Parquet is one of the most popular columnar file formats used in many tools including Apache Hive, Spark, Presto, Flink and many others.
For tuning Parquet file writes for various workloads and scenarios let’s see how the Parquet writer works in detail (as of Parquet 1.10 but most concepts apply to later versions as well).
Parquet File Structure
A Parquet file consists of one or more Row Groups, a Row Group consists of one data chunk for every column following each other, and every data chunk consists one or more Pages with the column data:
So a single Row Group contains data for all columns for some number of rows (it can vary even within a single Parquet file, more on this below), and if you look at the content of a Row Group, first you will see the data for the first column, then the data for the second column and so on.
If later you need to read a single column from a Parquet file, you have to read the corresponding column chunks from all Row Groups, but you do not need to read the full content of all Row Groups.
Writing a Row
Although Parquet is a columnar format, this is its internal representation and you still have to write data row by row: InternalParquetRecordWriter.write(row)
Every row is immediately split into columns and column values are added into the individual in-memory column store for every column. The min/max values statistics as well as the number of NULL values are immediately updated for every column.
Everything is in memory yet.
Page
After writing first 100 values for a column (for 100 rows), the Parquet writer checks if this 100-values column content exceeds the specified page size (default is 1 MB).
If the raw data size for the column does not exceed the page size threshold then the next page size check is constantly adjusted based on the actual column size, so it neither checked after every column value nor after every 100 values. Thus the page size is not the strict limit.

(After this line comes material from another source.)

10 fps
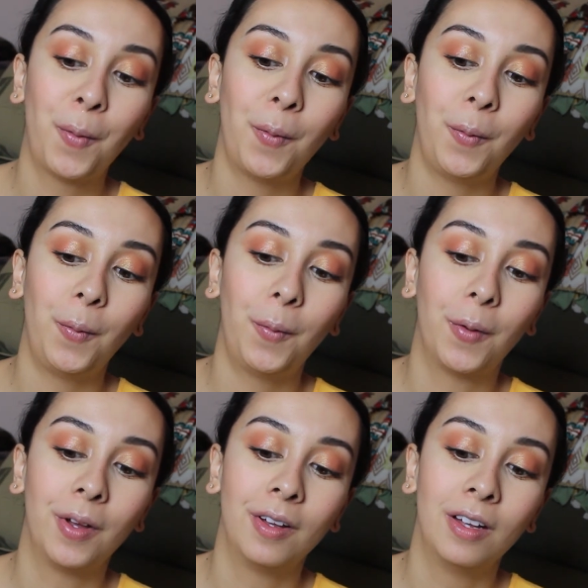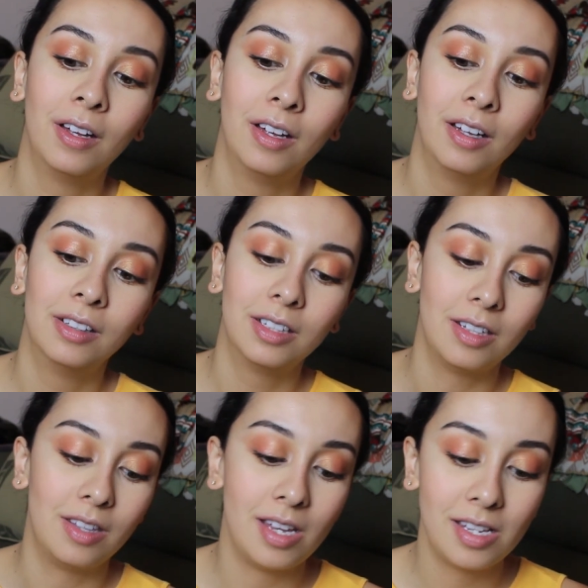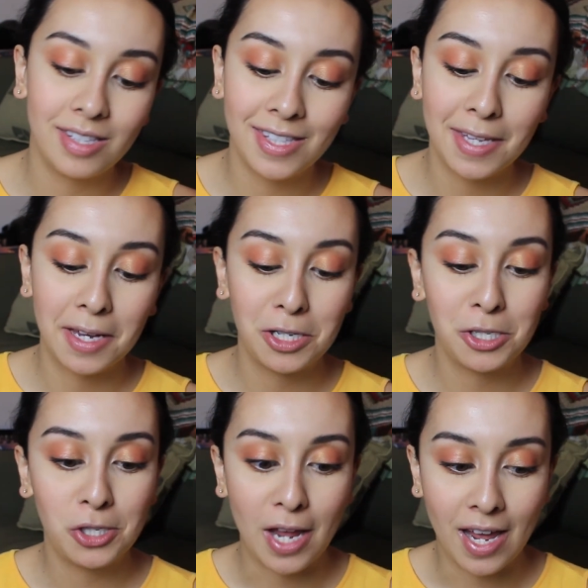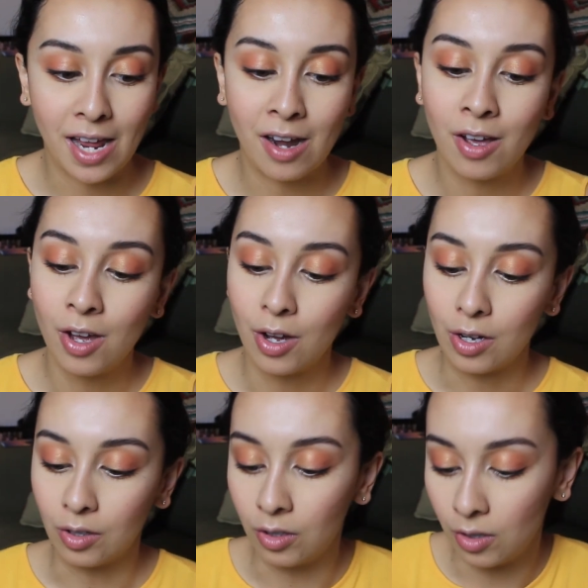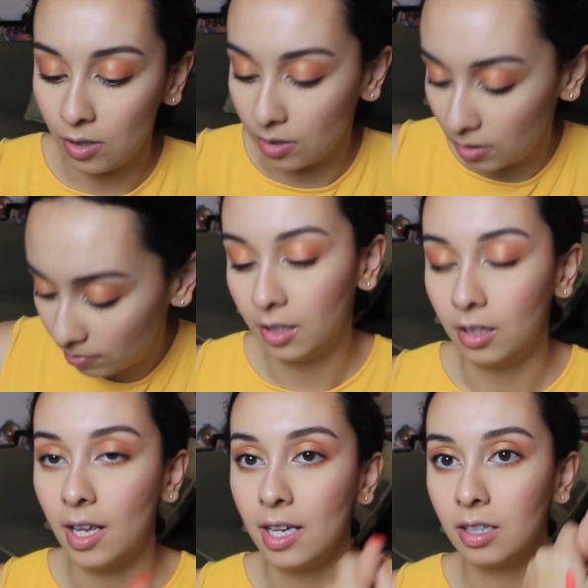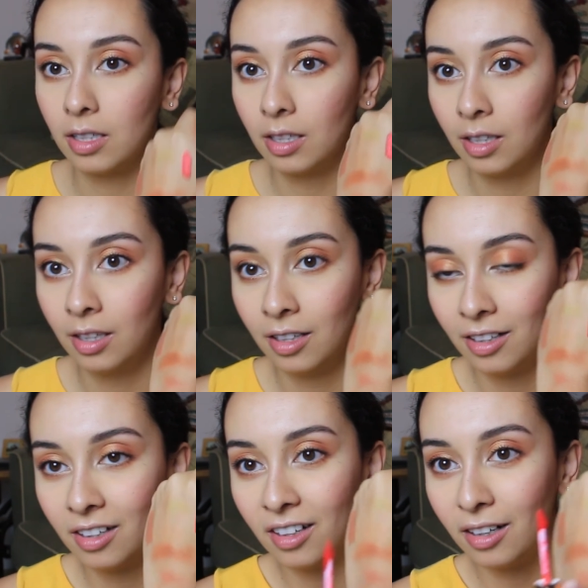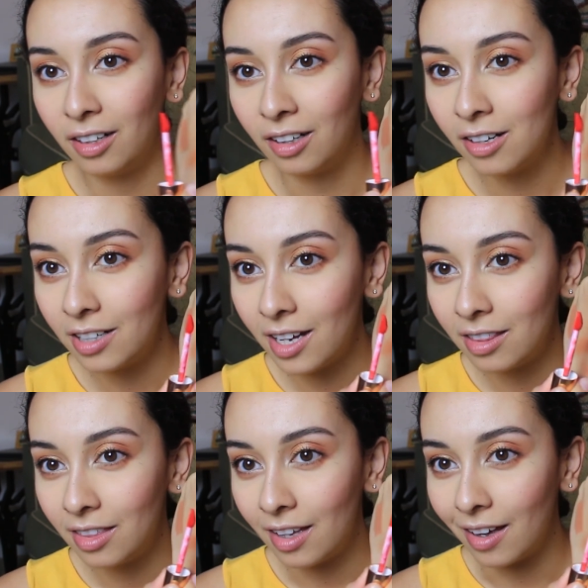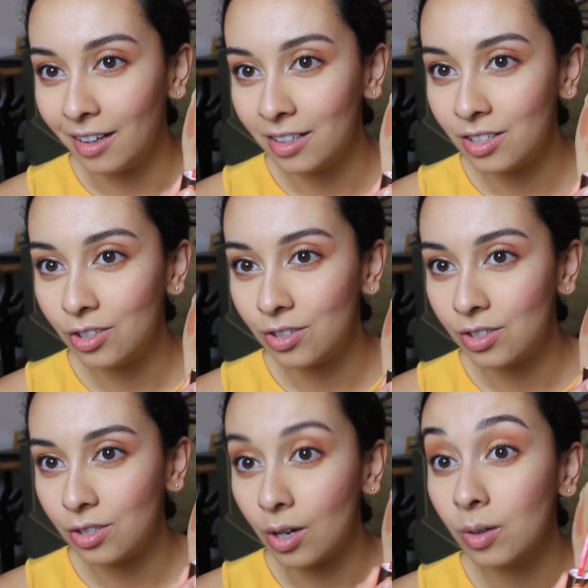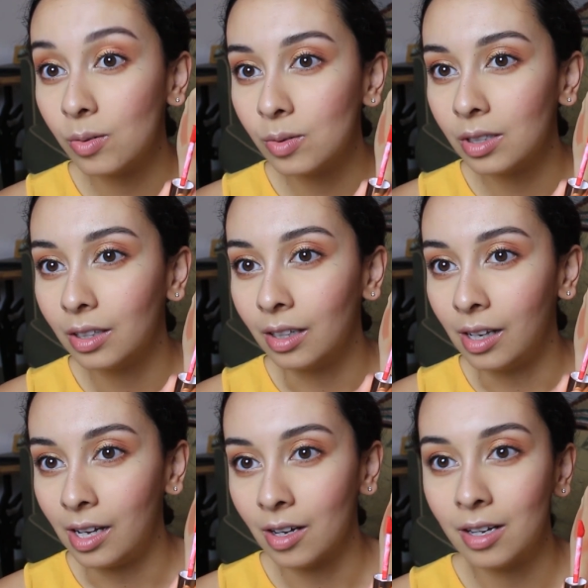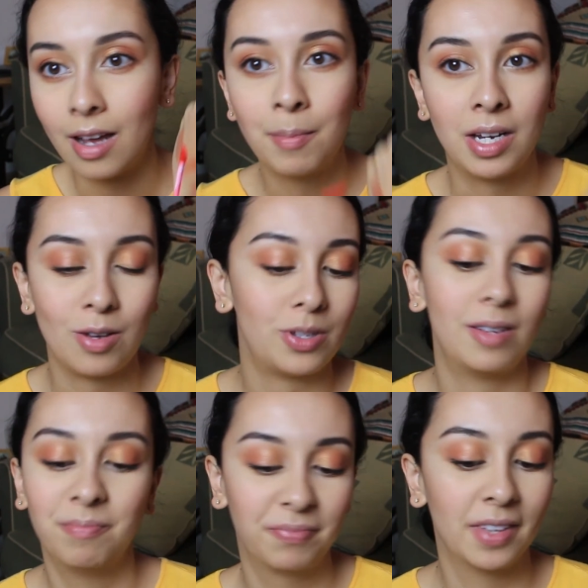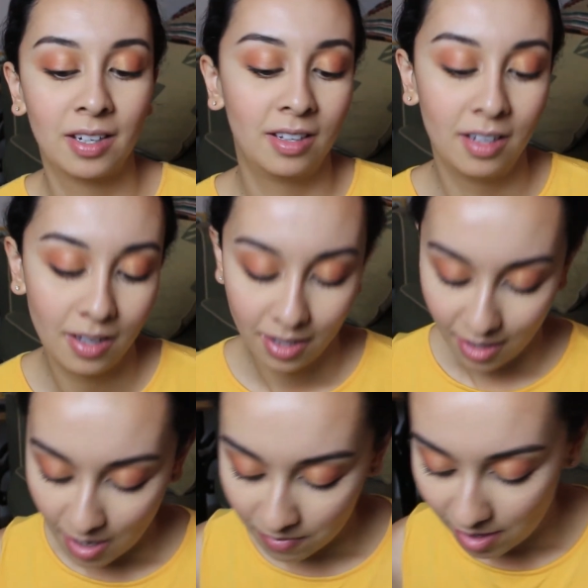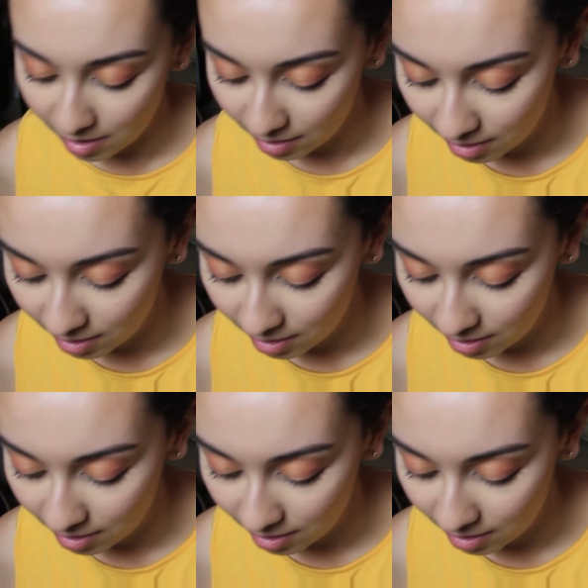whew, this shade, girl, like, look at that. It's just so neon. I'm gonna use it. F it.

If the raw data size size exceeds the page size, the column content is compressed (if a compression is specified for the Parquet file), and flushed into the Page store for the column.
Every page contains metadata (page header) that includes uncompressed size, compressed size, number of values, and statistics: minimum and maximum values for the column in this page and the number of NULL values.
Everything is still in memory, but unlike the Column store, the data is now compressed.
Row Group (Block Size)
After writing the first 100 rows (to memory), the Parquet writer checks if the data size exceeds the specified row group size (block size) for the Parquet file (default is 128 MB).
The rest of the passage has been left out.